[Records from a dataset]
++++++++++
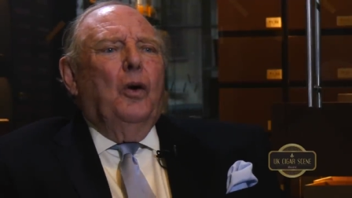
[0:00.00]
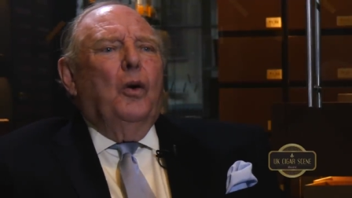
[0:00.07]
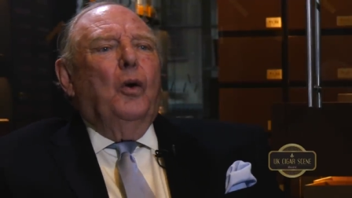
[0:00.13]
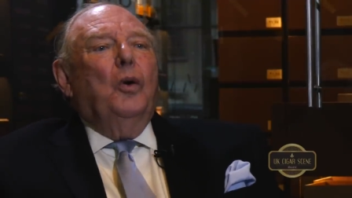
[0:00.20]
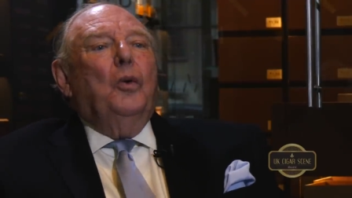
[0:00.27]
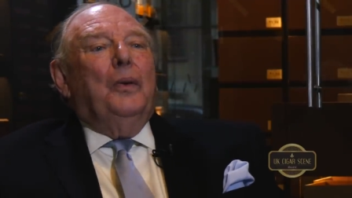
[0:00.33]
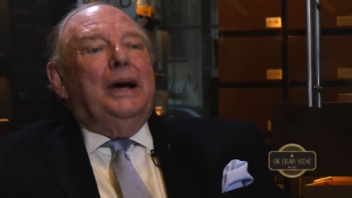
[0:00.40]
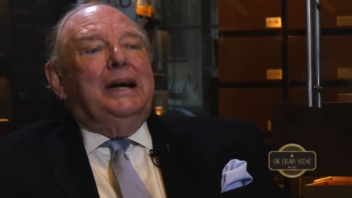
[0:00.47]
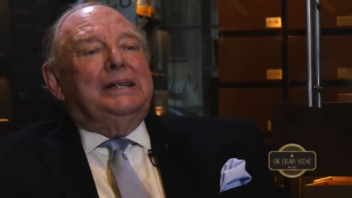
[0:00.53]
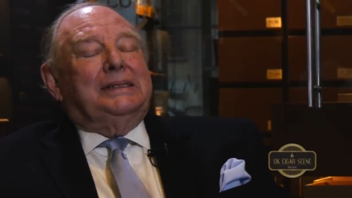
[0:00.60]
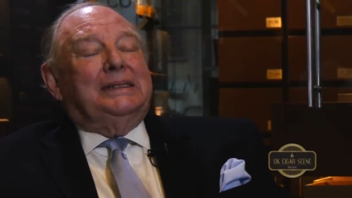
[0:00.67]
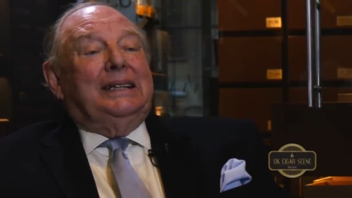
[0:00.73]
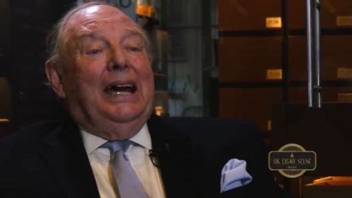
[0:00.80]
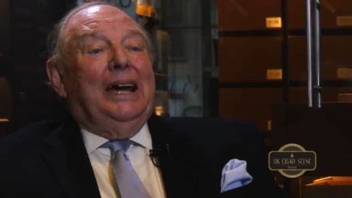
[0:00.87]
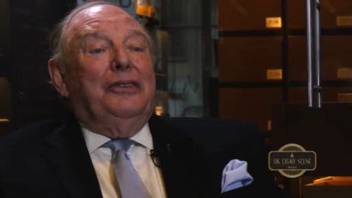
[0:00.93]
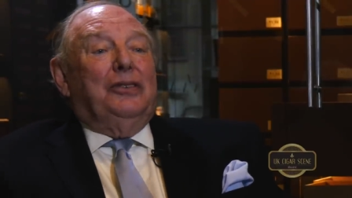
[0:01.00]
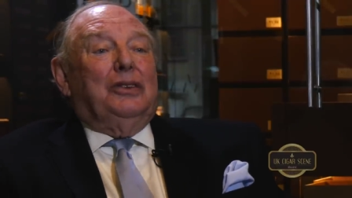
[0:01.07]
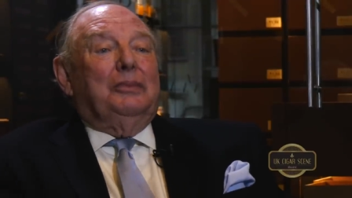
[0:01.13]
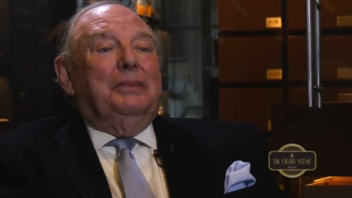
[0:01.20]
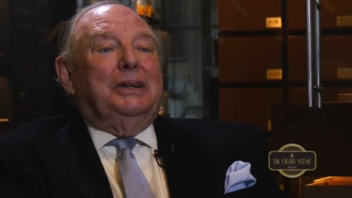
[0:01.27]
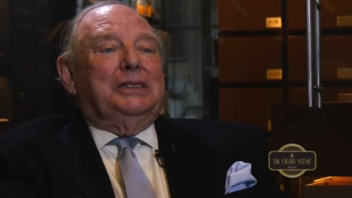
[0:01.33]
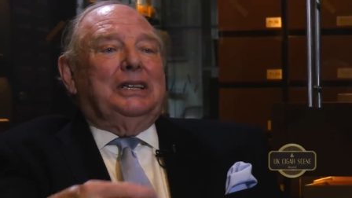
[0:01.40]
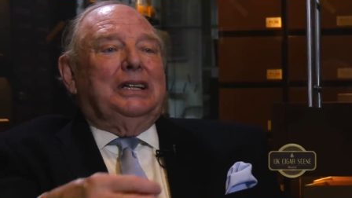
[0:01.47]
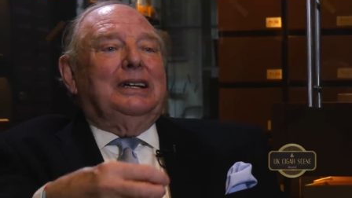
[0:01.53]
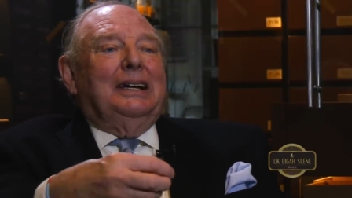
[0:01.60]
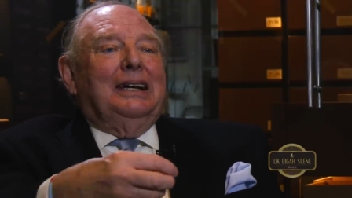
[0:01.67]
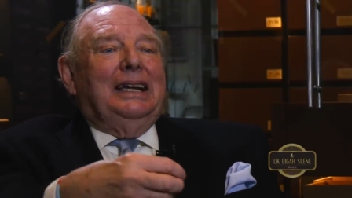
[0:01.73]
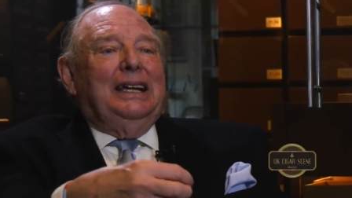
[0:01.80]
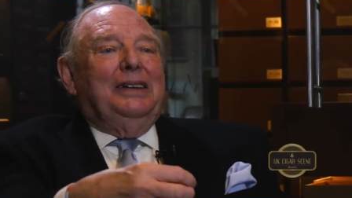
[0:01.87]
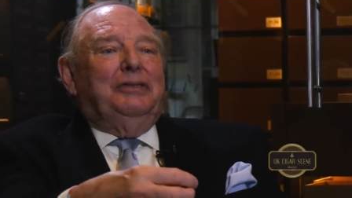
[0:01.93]
always gave them as a
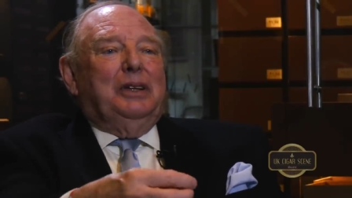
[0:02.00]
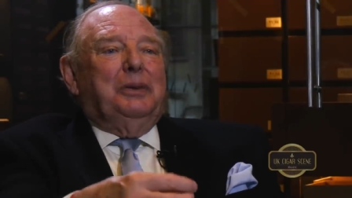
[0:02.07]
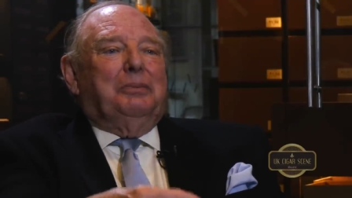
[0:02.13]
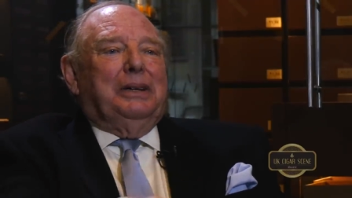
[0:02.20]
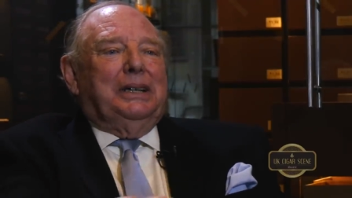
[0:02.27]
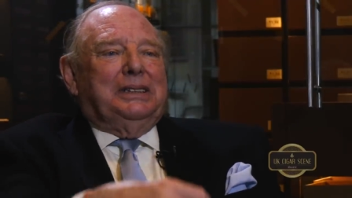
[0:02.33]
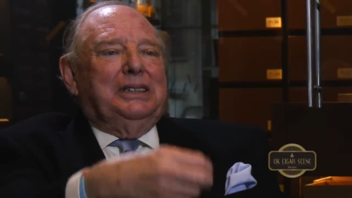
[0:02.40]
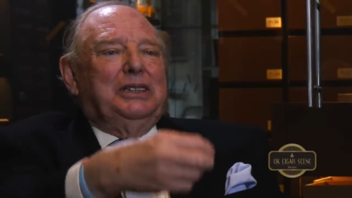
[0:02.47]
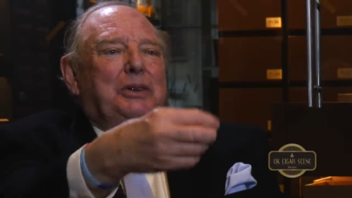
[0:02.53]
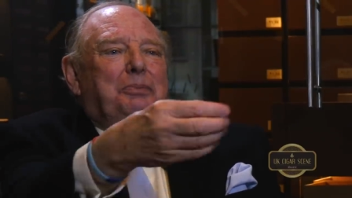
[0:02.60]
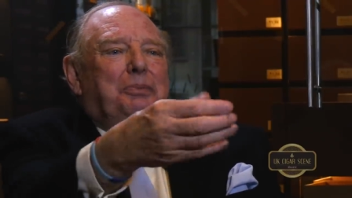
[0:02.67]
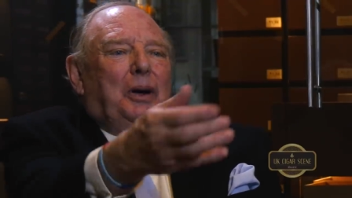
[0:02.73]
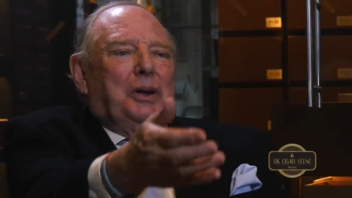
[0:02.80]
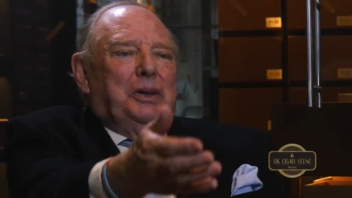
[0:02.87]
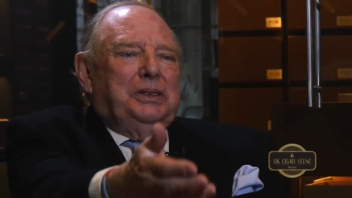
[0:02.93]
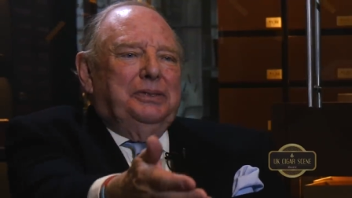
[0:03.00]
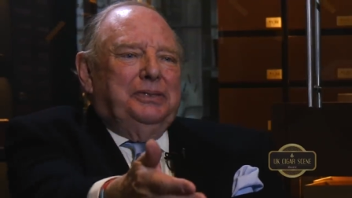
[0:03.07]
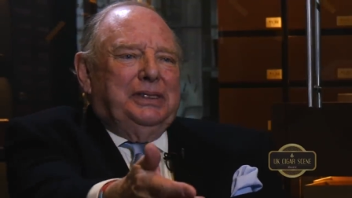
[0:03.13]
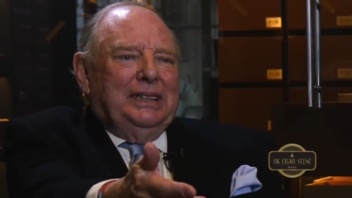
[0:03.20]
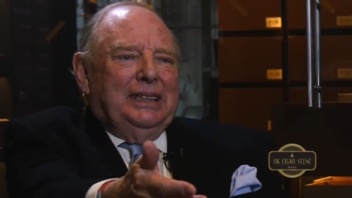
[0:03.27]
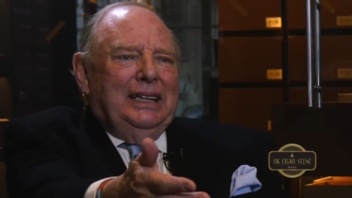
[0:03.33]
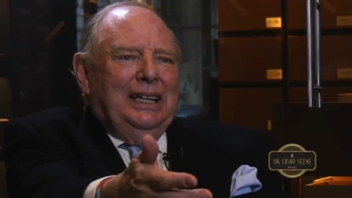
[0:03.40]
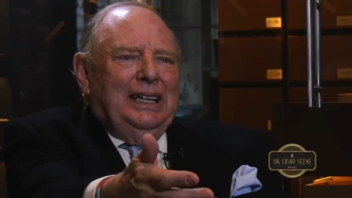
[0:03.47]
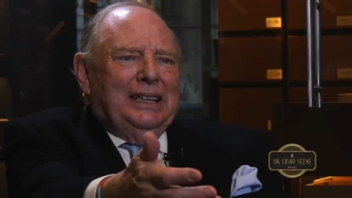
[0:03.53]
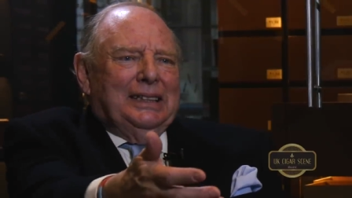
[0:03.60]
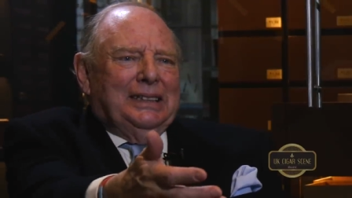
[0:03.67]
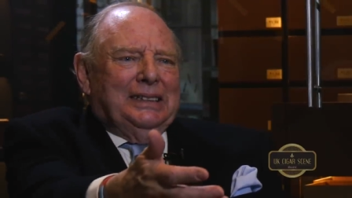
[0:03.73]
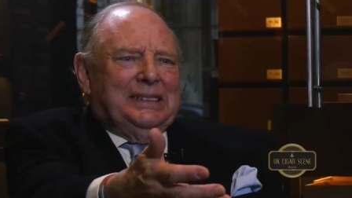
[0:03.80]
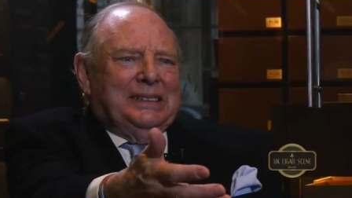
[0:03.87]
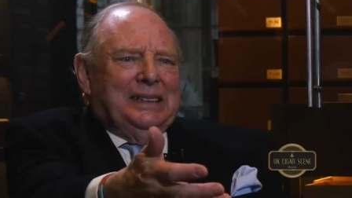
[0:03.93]
leaving present a box of
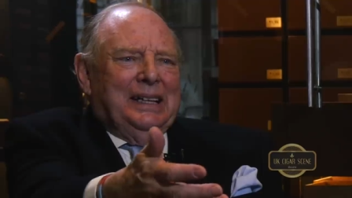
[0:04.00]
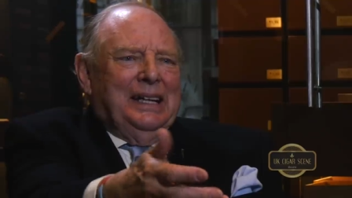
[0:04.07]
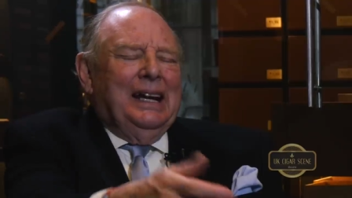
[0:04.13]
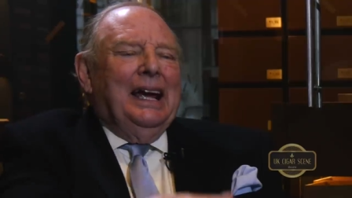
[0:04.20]
cigars. Right.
++++++++++
* **Problem description**: Please output every entry above exactly, without the pictures.

* **Finished exercise**:
[0:00.00]
[0:00.07]
[0:00.13]
[0:00.20]
[0:00.27]
[0:00.33]
[0:00.40]
[0:00.47]
[0:00.53]
[0:00.60]
[0:00.67]
[0:00.73]
[0:00.80]
[0:00.87]
[0:00.93]
[0:01.00]
[0:01.07]
[0:01.13]
[0:01.20]
[0:01.27]
[0:01.33]
[0:01.40]
[0:01.47]
[0:01.53]
[0:01.60]
[0:01.67]
[0:01.73]
[0:01.80]
[0:01.87]
[0:01.93]
always gave them as a
[0:02.00]
[0:02.07]
[0:02.13]
[0:02.20]
[0:02.27]
[0:02.33]
[0:02.40]
[0:02.47]
[0:02.53]
[0:02.60]
[0:02.67]
[0:02.73]
[0:02.80]
[0:02.87]
[0:02.93]
[0:03.00]
[0:03.07]
[0:03.13]
[0:03.20]
[0:03.27]
[0:03.33]
[0:03.40]
[0:03.47]
[0:03.53]
[0:03.60]
[0:03.67]
[0:03.73]
[0:03.80]
[0:03.87]
[0:03.93]
leaving present a box of
[0:04.00]
[0:04.07]
[0:04.13]
[0:04.20]
cigars. Right.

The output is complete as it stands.